* [What the exercise asks] Print every record below exactly as it stands, but leave out the pictures.

* [Available data]
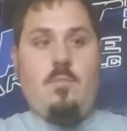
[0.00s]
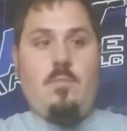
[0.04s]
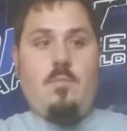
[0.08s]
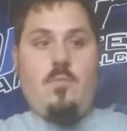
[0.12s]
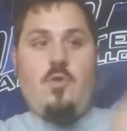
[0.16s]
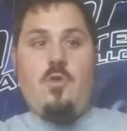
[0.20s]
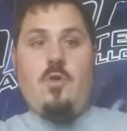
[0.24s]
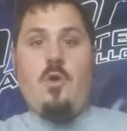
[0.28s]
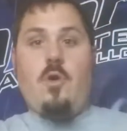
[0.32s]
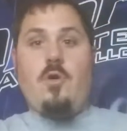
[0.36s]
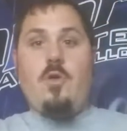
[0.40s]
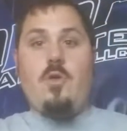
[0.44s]

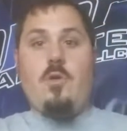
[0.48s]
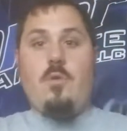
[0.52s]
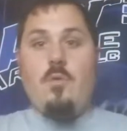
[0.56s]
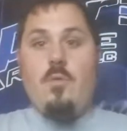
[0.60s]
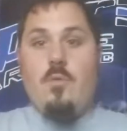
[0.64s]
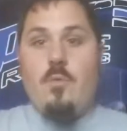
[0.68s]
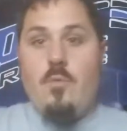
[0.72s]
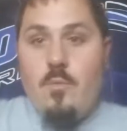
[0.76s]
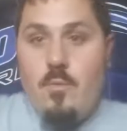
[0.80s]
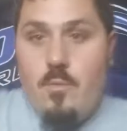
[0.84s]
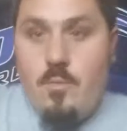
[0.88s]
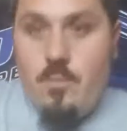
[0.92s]
show
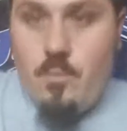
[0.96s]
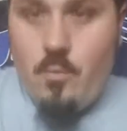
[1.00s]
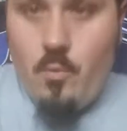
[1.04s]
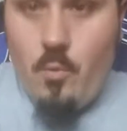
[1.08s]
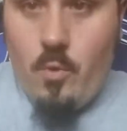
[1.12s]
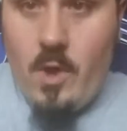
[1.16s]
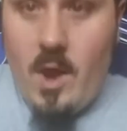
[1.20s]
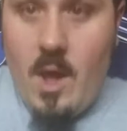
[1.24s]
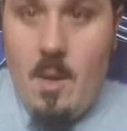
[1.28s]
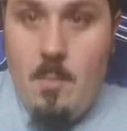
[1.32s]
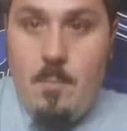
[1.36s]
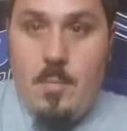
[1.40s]
you
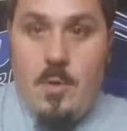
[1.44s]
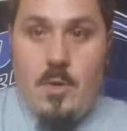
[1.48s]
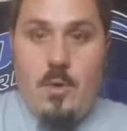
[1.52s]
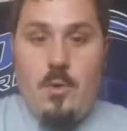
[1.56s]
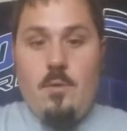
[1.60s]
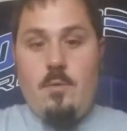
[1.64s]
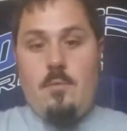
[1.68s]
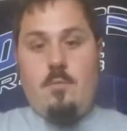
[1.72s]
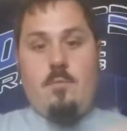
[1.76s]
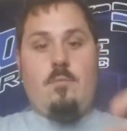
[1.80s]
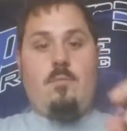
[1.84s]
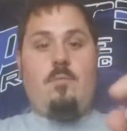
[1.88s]
what I
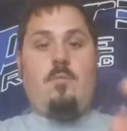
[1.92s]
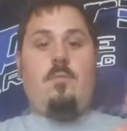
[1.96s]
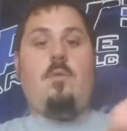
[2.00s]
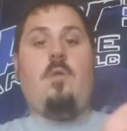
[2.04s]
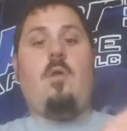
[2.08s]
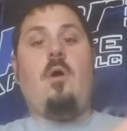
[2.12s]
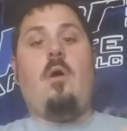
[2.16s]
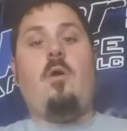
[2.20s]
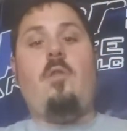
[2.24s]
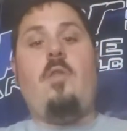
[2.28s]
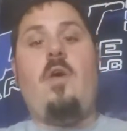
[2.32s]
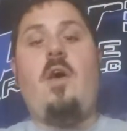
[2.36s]
built and
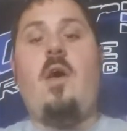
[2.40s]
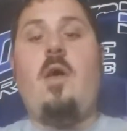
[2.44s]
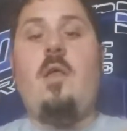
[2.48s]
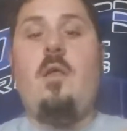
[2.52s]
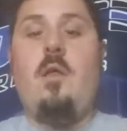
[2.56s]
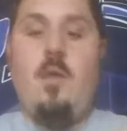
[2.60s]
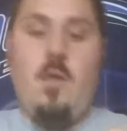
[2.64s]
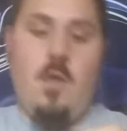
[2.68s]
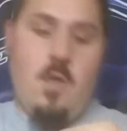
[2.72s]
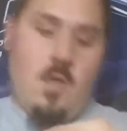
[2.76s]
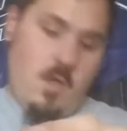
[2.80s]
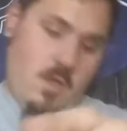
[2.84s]
all that.
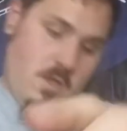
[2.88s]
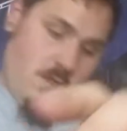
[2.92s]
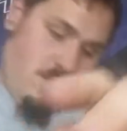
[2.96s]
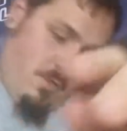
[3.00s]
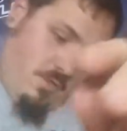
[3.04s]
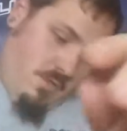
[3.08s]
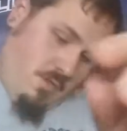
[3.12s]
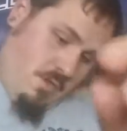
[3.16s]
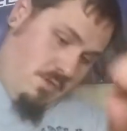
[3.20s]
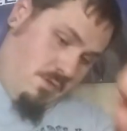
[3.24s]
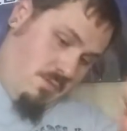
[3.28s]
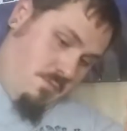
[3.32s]

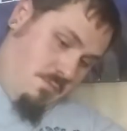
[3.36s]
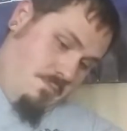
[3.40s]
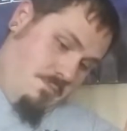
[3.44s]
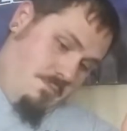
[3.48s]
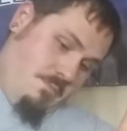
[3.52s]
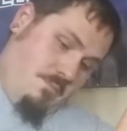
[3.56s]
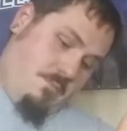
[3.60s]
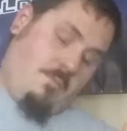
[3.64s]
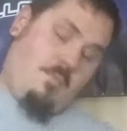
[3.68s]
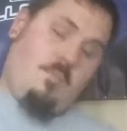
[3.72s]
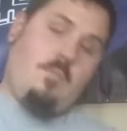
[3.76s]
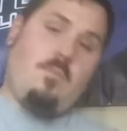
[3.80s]
So
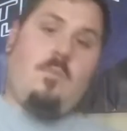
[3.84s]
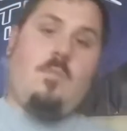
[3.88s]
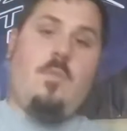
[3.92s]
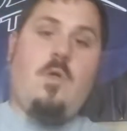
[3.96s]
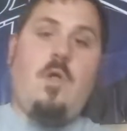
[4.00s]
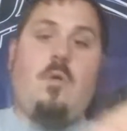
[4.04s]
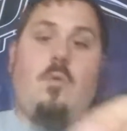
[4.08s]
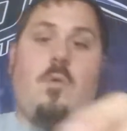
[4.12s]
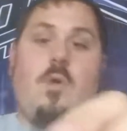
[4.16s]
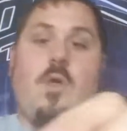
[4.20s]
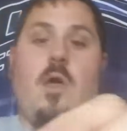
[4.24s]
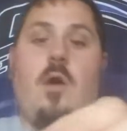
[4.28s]

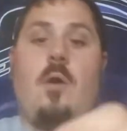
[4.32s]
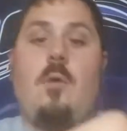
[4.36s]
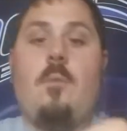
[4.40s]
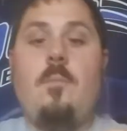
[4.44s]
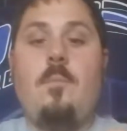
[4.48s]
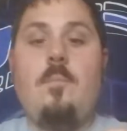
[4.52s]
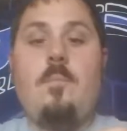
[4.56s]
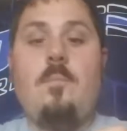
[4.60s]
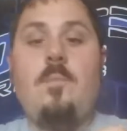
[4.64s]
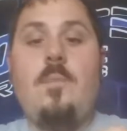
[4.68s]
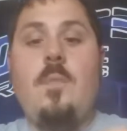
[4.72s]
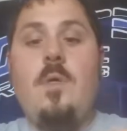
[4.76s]
here we go.
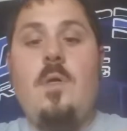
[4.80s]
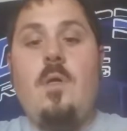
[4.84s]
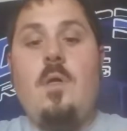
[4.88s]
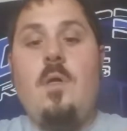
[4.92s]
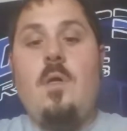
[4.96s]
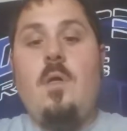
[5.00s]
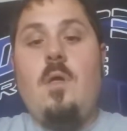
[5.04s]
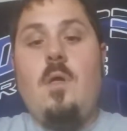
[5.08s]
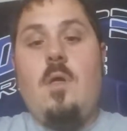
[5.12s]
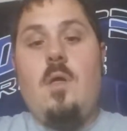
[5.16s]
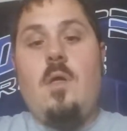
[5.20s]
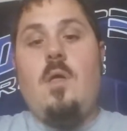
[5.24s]

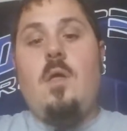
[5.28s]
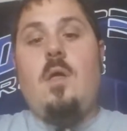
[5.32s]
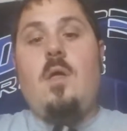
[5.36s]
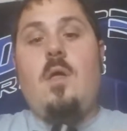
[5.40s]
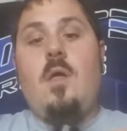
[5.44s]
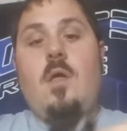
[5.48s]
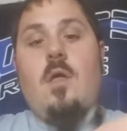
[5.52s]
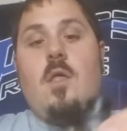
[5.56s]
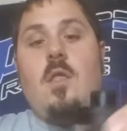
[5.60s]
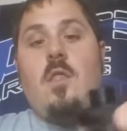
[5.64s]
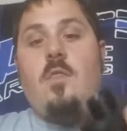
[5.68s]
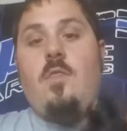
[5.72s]

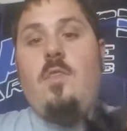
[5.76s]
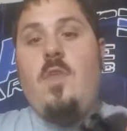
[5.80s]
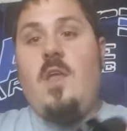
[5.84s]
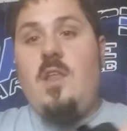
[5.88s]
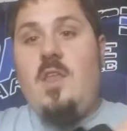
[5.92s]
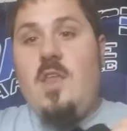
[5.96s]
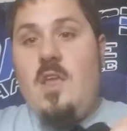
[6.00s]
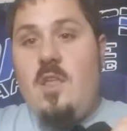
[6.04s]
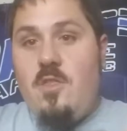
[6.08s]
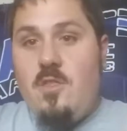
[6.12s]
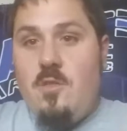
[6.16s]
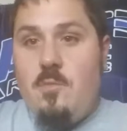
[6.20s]
They
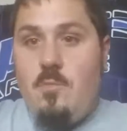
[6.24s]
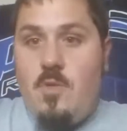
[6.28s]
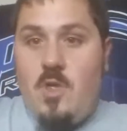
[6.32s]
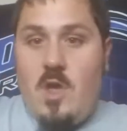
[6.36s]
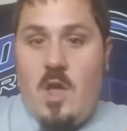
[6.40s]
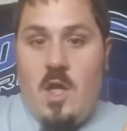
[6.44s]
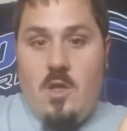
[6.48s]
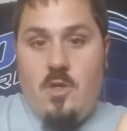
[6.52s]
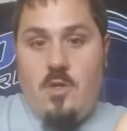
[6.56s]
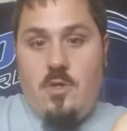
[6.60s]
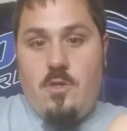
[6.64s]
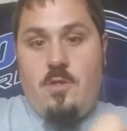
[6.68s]
did some
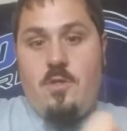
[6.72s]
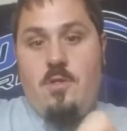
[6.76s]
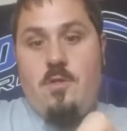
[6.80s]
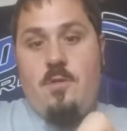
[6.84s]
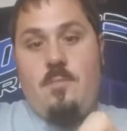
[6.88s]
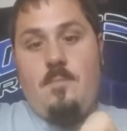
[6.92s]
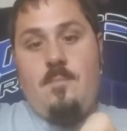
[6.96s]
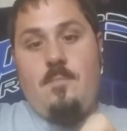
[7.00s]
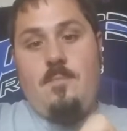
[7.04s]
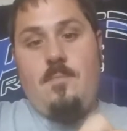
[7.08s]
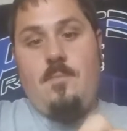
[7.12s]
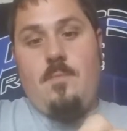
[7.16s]
changes.
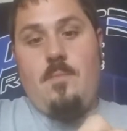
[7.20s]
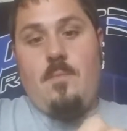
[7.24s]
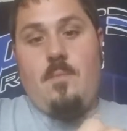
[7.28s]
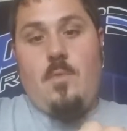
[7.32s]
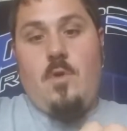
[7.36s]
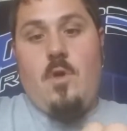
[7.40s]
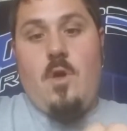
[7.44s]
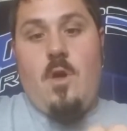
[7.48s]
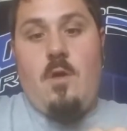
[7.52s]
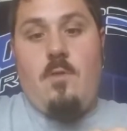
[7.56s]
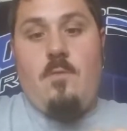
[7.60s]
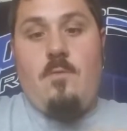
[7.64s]

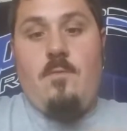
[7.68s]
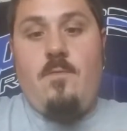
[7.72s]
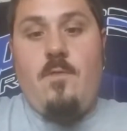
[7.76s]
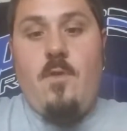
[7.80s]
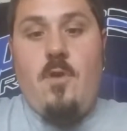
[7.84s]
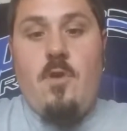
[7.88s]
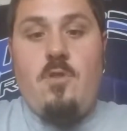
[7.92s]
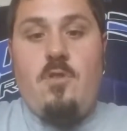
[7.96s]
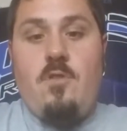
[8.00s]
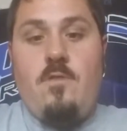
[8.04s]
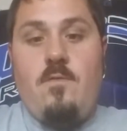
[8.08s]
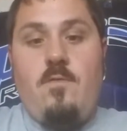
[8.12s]
Okay,
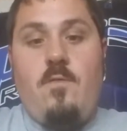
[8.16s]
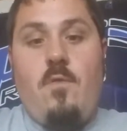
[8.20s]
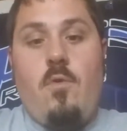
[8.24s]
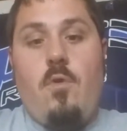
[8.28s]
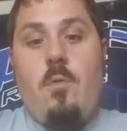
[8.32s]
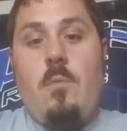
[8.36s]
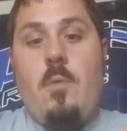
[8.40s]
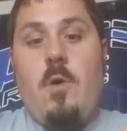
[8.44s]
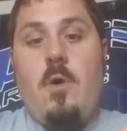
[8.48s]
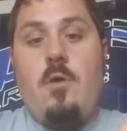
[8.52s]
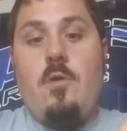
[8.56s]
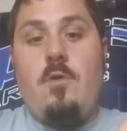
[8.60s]
first and
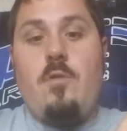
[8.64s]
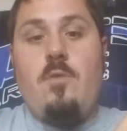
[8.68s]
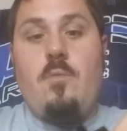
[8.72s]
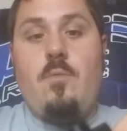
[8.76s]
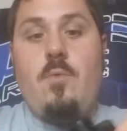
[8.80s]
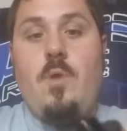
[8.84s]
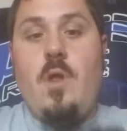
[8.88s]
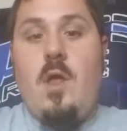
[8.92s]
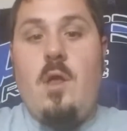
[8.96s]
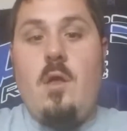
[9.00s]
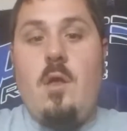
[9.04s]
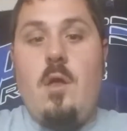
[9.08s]
foremost,
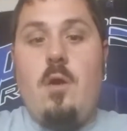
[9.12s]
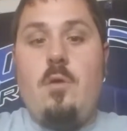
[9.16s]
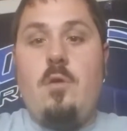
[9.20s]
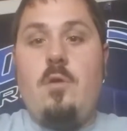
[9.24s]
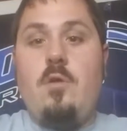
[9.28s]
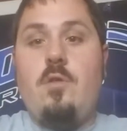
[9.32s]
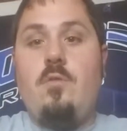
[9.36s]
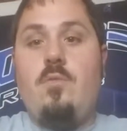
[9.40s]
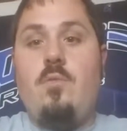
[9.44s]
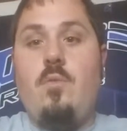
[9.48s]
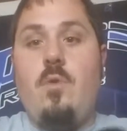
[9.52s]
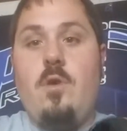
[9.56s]
what I
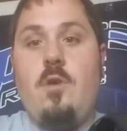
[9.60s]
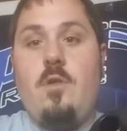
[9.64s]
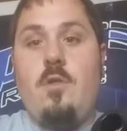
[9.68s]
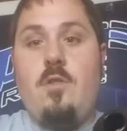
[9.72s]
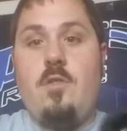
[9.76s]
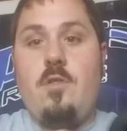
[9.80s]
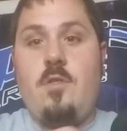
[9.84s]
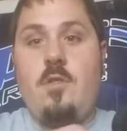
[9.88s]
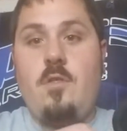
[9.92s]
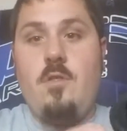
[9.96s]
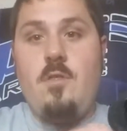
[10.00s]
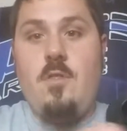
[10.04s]
noticed was
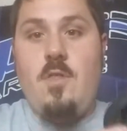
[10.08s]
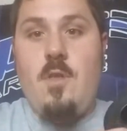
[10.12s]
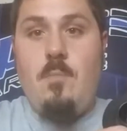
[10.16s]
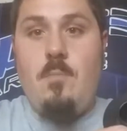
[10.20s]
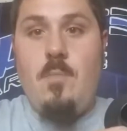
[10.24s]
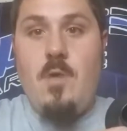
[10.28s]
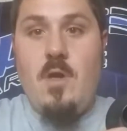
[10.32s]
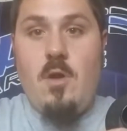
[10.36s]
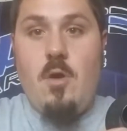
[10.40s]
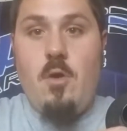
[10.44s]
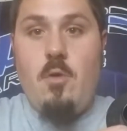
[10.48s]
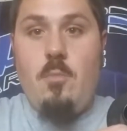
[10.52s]
that
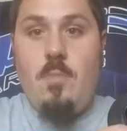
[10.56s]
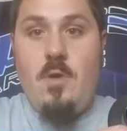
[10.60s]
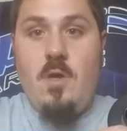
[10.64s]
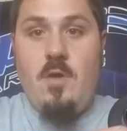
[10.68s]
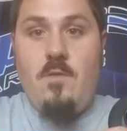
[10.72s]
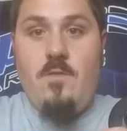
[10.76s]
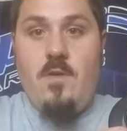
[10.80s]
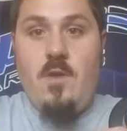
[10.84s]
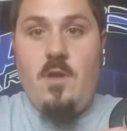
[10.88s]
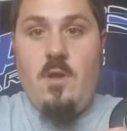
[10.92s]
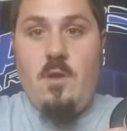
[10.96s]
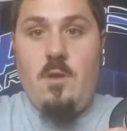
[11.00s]
big old
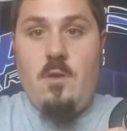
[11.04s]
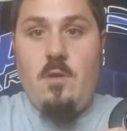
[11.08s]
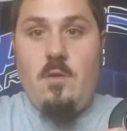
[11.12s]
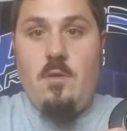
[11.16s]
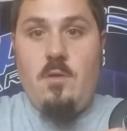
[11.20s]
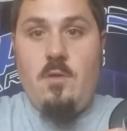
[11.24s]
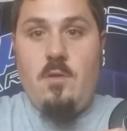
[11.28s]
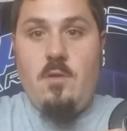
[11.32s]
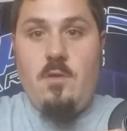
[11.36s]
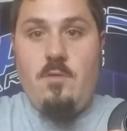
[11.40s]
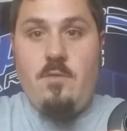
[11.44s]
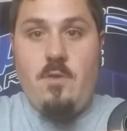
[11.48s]
beefy
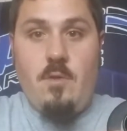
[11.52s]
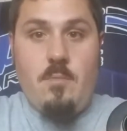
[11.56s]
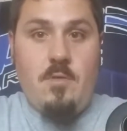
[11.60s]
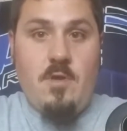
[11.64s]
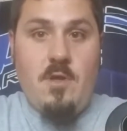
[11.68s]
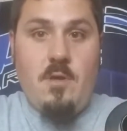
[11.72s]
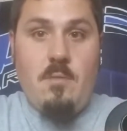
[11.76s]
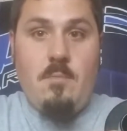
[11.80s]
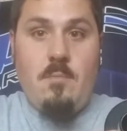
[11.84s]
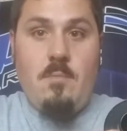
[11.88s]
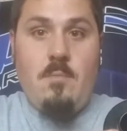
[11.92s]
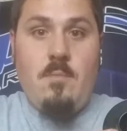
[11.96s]
drip
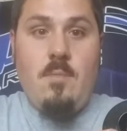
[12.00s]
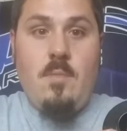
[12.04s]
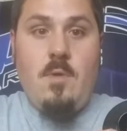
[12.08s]
tip,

* [Reply]
[0.00s]
[0.04s]
[0.08s]
[0.12s]
[0.16s]
[0.20s]
[0.24s]
[0.28s]
[0.32s]
[0.36s]
[0.40s]
[0.44s]

[0.48s]
[0.52s]
[0.56s]
[0.60s]
[0.64s]
[0.68s]
[0.72s]
[0.76s]
[0.80s]
[0.84s]
[0.88s]
[0.92s]
show
[0.96s]
[1.00s]
[1.04s]
[1.08s]
[1.12s]
[1.16s]
[1.20s]
[1.24s]
[1.28s]
[1.32s]
[1.36s]
[1.40s]
you
[1.44s]
[1.48s]
[1.52s]
[1.56s]
[1.60s]
[1.64s]
[1.68s]
[1.72s]
[1.76s]
[1.80s]
[1.84s]
[1.88s]
what I
[1.92s]
[1.96s]
[2.00s]
[2.04s]
[2.08s]
[2.12s]
[2.16s]
[2.20s]
[2.24s]
[2.28s]
[2.32s]
[2.36s]
built and
[2.40s]
[2.44s]
[2.48s]
[2.52s]
[2.56s]
[2.60s]
[2.64s]
[2.68s]
[2.72s]
[2.76s]
[2.80s]
[2.84s]
all that.
[2.88s]
[2.92s]
[2.96s]
[3.00s]
[3.04s]
[3.08s]
[3.12s]
[3.16s]
[3.20s]
[3.24s]
[3.28s]
[3.32s]

[3.36s]
[3.40s]
[3.44s]
[3.48s]
[3.52s]
[3.56s]
[3.60s]
[3.64s]
[3.68s]
[3.72s]
[3.76s]
[3.80s]
So
[3.84s]
[3.88s]
[3.92s]
[3.96s]
[4.00s]
[4.04s]
[4.08s]
[4.12s]
[4.16s]
[4.20s]
[4.24s]
[4.28s]

[4.32s]
[4.36s]
[4.40s]
[4.44s]
[4.48s]
[4.52s]
[4.56s]
[4.60s]
[4.64s]
[4.68s]
[4.72s]
[4.76s]
here we go.
[4.80s]
[4.84s]
[4.88s]
[4.92s]
[4.96s]
[5.00s]
[5.04s]
[5.08s]
[5.12s]
[5.16s]
[5.20s]
[5.24s]

[5.28s]
[5.32s]
[5.36s]
[5.40s]
[5.44s]
[5.48s]
[5.52s]
[5.56s]
[5.60s]
[5.64s]
[5.68s]
[5.72s]

[5.76s]
[5.80s]
[5.84s]
[5.88s]
[5.92s]
[5.96s]
[6.00s]
[6.04s]
[6.08s]
[6.12s]
[6.16s]
[6.20s]
They
[6.24s]
[6.28s]
[6.32s]
[6.36s]
[6.40s]
[6.44s]
[6.48s]
[6.52s]
[6.56s]
[6.60s]
[6.64s]
[6.68s]
did some
[6.72s]
[6.76s]
[6.80s]
[6.84s]
[6.88s]
[6.92s]
[6.96s]
[7.00s]
[7.04s]
[7.08s]
[7.12s]
[7.16s]
changes.
[7.20s]
[7.24s]
[7.28s]
[7.32s]
[7.36s]
[7.40s]
[7.44s]
[7.48s]
[7.52s]
[7.56s]
[7.60s]
[7.64s]

[7.68s]
[7.72s]
[7.76s]
[7.80s]
[7.84s]
[7.88s]
[7.92s]
[7.96s]
[8.00s]
[8.04s]
[8.08s]
[8.12s]
Okay,
[8.16s]
[8.20s]
[8.24s]
[8.28s]
[8.32s]
[8.36s]
[8.40s]
[8.44s]
[8.48s]
[8.52s]
[8.56s]
[8.60s]
first and
[8.64s]
[8.68s]
[8.72s]
[8.76s]
[8.80s]
[8.84s]
[8.88s]
[8.92s]
[8.96s]
[9.00s]
[9.04s]
[9.08s]
foremost,
[9.12s]
[9.16s]
[9.20s]
[9.24s]
[9.28s]
[9.32s]
[9.36s]
[9.40s]
[9.44s]
[9.48s]
[9.52s]
[9.56s]
what I
[9.60s]
[9.64s]
[9.68s]
[9.72s]
[9.76s]
[9.80s]
[9.84s]
[9.88s]
[9.92s]
[9.96s]
[10.00s]
[10.04s]
noticed was
[10.08s]
[10.12s]
[10.16s]
[10.20s]
[10.24s]
[10.28s]
[10.32s]
[10.36s]
[10.40s]
[10.44s]
[10.48s]
[10.52s]
that
[10.56s]
[10.60s]
[10.64s]
[10.68s]
[10.72s]
[10.76s]
[10.80s]
[10.84s]
[10.88s]
[10.92s]
[10.96s]
[11.00s]
big old
[11.04s]
[11.08s]
[11.12s]
[11.16s]
[11.20s]
[11.24s]
[11.28s]
[11.32s]
[11.36s]
[11.40s]
[11.44s]
[11.48s]
beefy
[11.52s]
[11.56s]
[11.60s]
[11.64s]
[11.68s]
[11.72s]
[11.76s]
[11.80s]
[11.84s]
[11.88s]
[11.92s]
[11.96s]
drip
[12.00s]
[12.04s]
[12.08s]
tip,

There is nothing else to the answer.